At thirteen, Hudson Pickle is a total hockey has been. Thanks to a growth spurt (think Shaq on steroids) Hudson has lost his co-ordination, his spot on the rep team, his group of friends, and his confidence. Not a good way to start Junior High.
To get his mind off hockey, Hudson’s focused on making the school basketball team. But after an asthma attack at the first tryout and a run in with his rival (a loud mouth, wannabe sports hero who likes to play dirty, both on and off the court), Hudson knows he needs back up. He finds it from his Uncle Vic, who moves in with Hudson and his mom after a suspicious fire destroys his basement apartment. Problem is, Victor Pickle comes with his own set of problems and secrets - including a couple that will affect Hudson right down to his DNA.
Inside Hudson Pickle is a middle grade, contemporary novel of 45, 000 words.
First 500 Words:
The panic in Mom’s voice cut through my closed bedroom door like a right winger splitting the defense. “Hudson! We’ve gotta go!”
I looked at the clock. Mom should’ve been cleaning up from dinner and packing lunches for tomorrow. I tossed my Sports Illustrated on the floor.
“What are you talking about?” I yelled back. “I’m doing my homework!”
“It’s Uncle Vic!” Mom’s voice was getting louder. She was coming up the stairs.
I rolled off the bed. This could be good. Excitement followed Uncle Vic like stink follows gym clothes.
The bedroom door burst open. Mom’s shiny, red face came next. “There’s been a fire,” she said. “Get your coat.”
“Fire?” It sounded crazy, but nothing was too out there when it came to Uncle Vic. It was probably just another one of his pranks, like the time he sat in a tree and played his guitar for forty-eight hours straight to protest clear cutting logging of old growth trees. He’d gotten the attention he wanted for that one, thanks to a YouTube video that went viral.
Or it could be something even better. He’d spent time in the slammer when he was a teenager, though I’d never gotten a straight answer on what his crime had been. He’d also been arrested for disturbing the peace and obstruction of justice. I knew because I’d read it in the paper, in the back pages of the entertainment section where they bury news about pseudo-famous, local people. But he’d only been fined for those crimes, never served time.
He didn’t strike me as an arsonist. But with Uncle Vic, you just never knew. That’s the one things I liked about him. He wasn’t boring and predictable like Mom.

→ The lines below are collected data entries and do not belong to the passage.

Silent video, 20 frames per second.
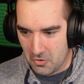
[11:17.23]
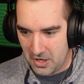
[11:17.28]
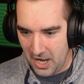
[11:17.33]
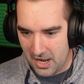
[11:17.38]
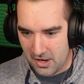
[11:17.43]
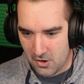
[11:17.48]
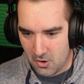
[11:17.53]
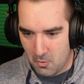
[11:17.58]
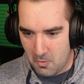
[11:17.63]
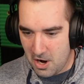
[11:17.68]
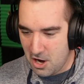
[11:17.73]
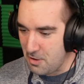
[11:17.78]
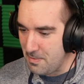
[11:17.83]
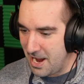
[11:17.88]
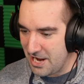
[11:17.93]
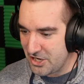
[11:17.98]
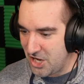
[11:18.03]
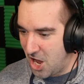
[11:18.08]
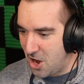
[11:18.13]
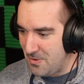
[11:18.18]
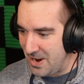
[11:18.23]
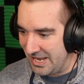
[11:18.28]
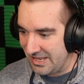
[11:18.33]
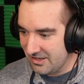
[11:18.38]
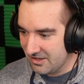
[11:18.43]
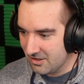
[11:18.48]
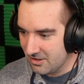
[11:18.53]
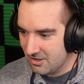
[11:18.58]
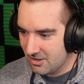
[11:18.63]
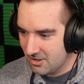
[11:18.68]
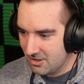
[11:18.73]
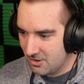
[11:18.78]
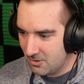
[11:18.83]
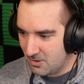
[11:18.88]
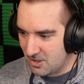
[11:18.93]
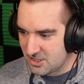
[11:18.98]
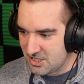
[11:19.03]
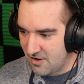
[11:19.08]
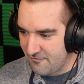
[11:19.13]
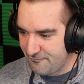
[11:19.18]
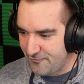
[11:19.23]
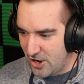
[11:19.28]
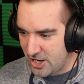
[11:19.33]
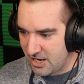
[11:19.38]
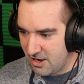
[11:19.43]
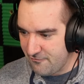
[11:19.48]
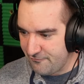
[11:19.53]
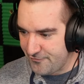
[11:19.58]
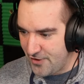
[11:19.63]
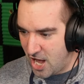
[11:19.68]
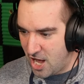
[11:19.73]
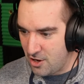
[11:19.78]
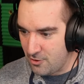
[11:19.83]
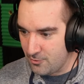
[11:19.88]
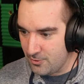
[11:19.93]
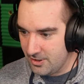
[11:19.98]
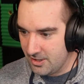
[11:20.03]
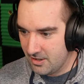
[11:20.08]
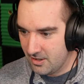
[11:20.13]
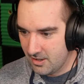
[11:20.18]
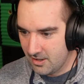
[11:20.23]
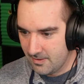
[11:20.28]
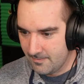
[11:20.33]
Okay, where am I going? Where's the freaking phone?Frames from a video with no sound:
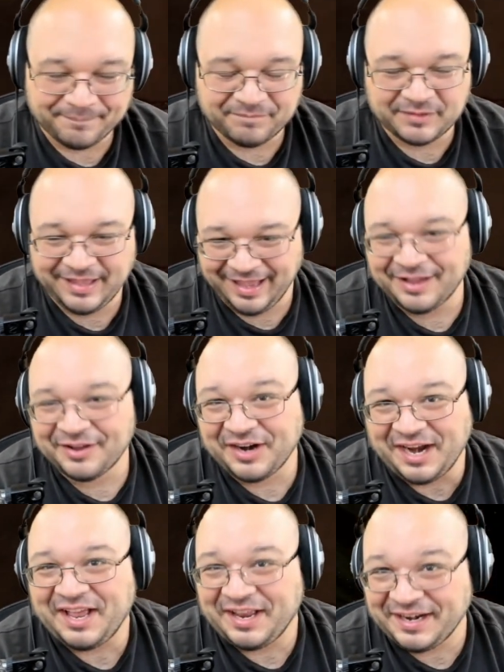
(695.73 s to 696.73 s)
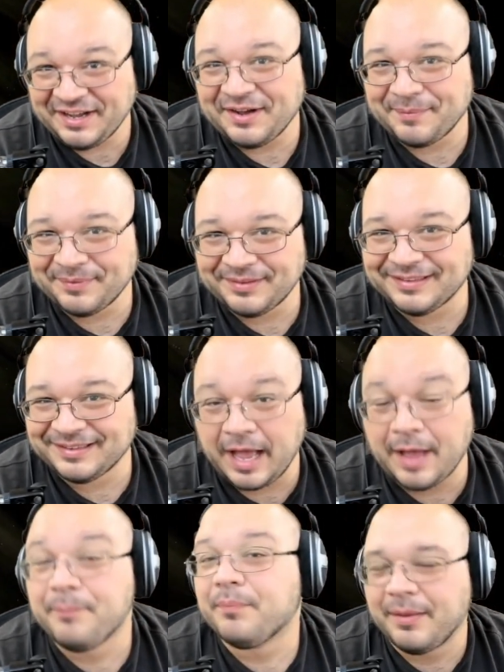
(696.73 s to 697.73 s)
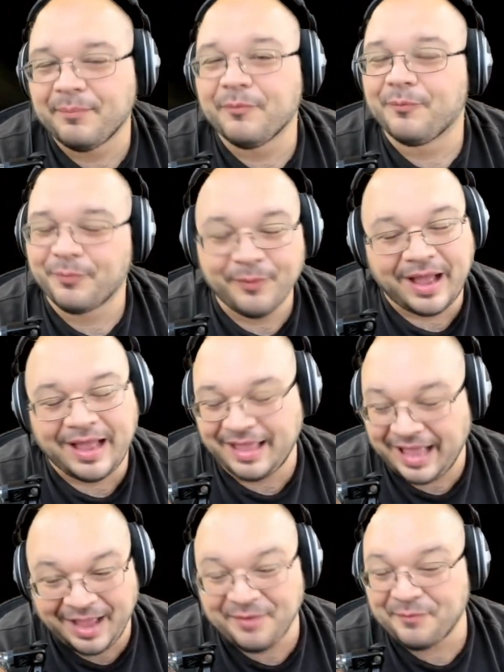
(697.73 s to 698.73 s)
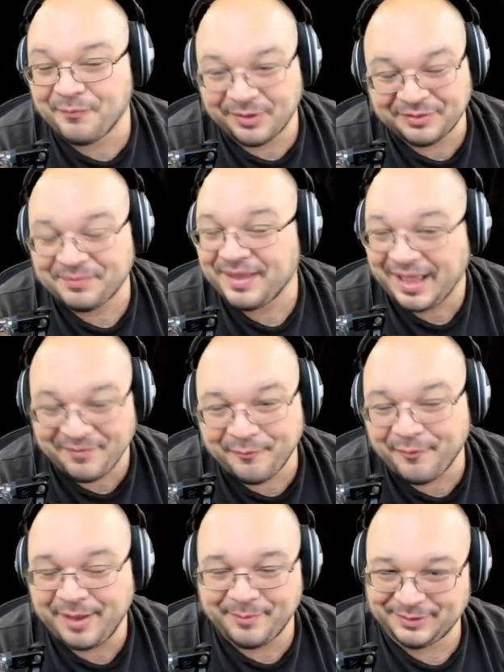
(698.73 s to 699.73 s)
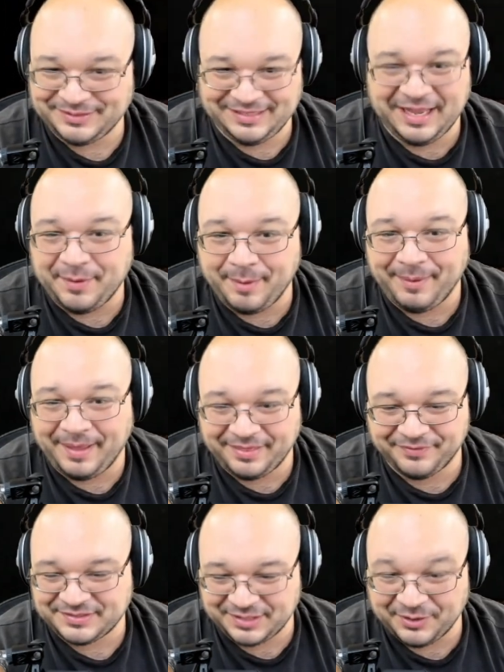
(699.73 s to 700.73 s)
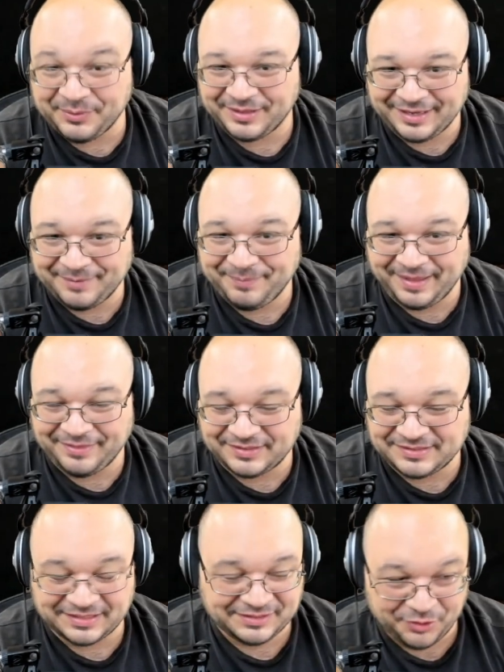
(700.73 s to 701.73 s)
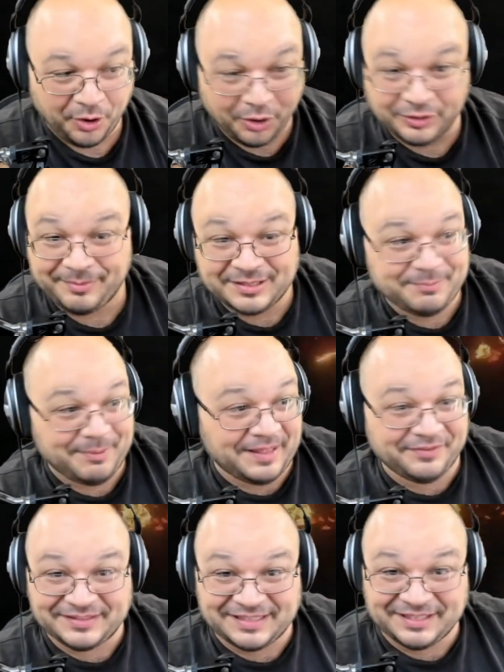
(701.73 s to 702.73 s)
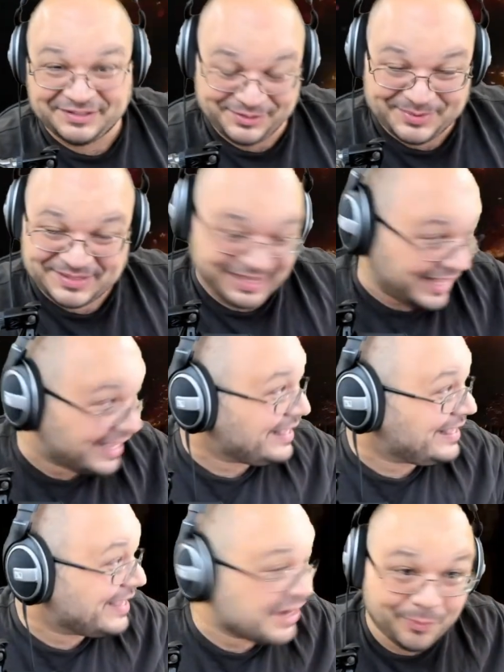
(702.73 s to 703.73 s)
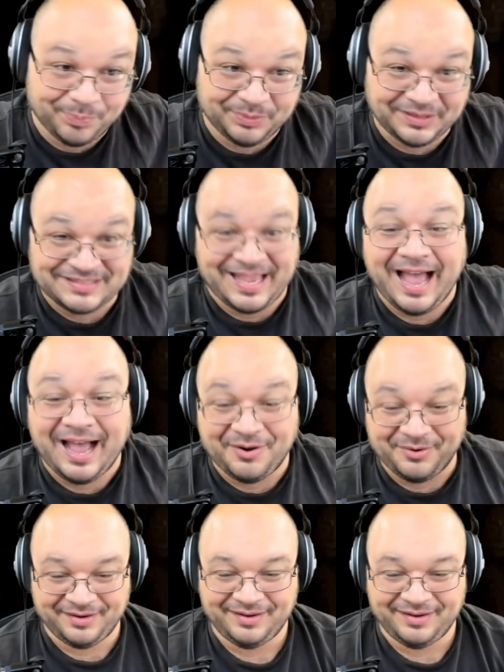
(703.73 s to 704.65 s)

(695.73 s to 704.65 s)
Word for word: Okay, all right, I know. I'm, I'm, I'm I, I will admit, I'm way more excited about Path of Exile 1 than Path of Exile 2, only because Path of Exile 2 is like a year plus out.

“For real? A fire?” I asked her.
“Yes, a real fire.” Mom exhaled hard, making her bangs fan out like an umbrella. “And yes, your Uncle is fine.”
“Oh, right.” It hadn’t occurred to me that Uncle Vic might be hurt. The guy was invincible. “So what’s the panic?”
“We’ll talk in the car.” Mom was already bundled up in the oversized down jacket she wore almost all year long, her small body unable to fight the Midwest cold without it.
I grabbed my hoodie off the floor and followed Mom to the garage.
“Calm down, Mom,” I said as she backed out of the driveway at twice her normal speed. Her normal speed was painfully slow but still, she was starting to freak me out. “What’s going on?”
“I don’t really know,” Mom said. “I just got this call from Uncle Vic. He said there’d been a fire. He asked me to come and get him.”
“A fire in his house?” Uncle Vic lived in a basement suite near the centre of town, miles away from our square box in the ‘burbs.
“Yes, in his house,” Mom replied, her eyes fixed on the straight, flat road ahead.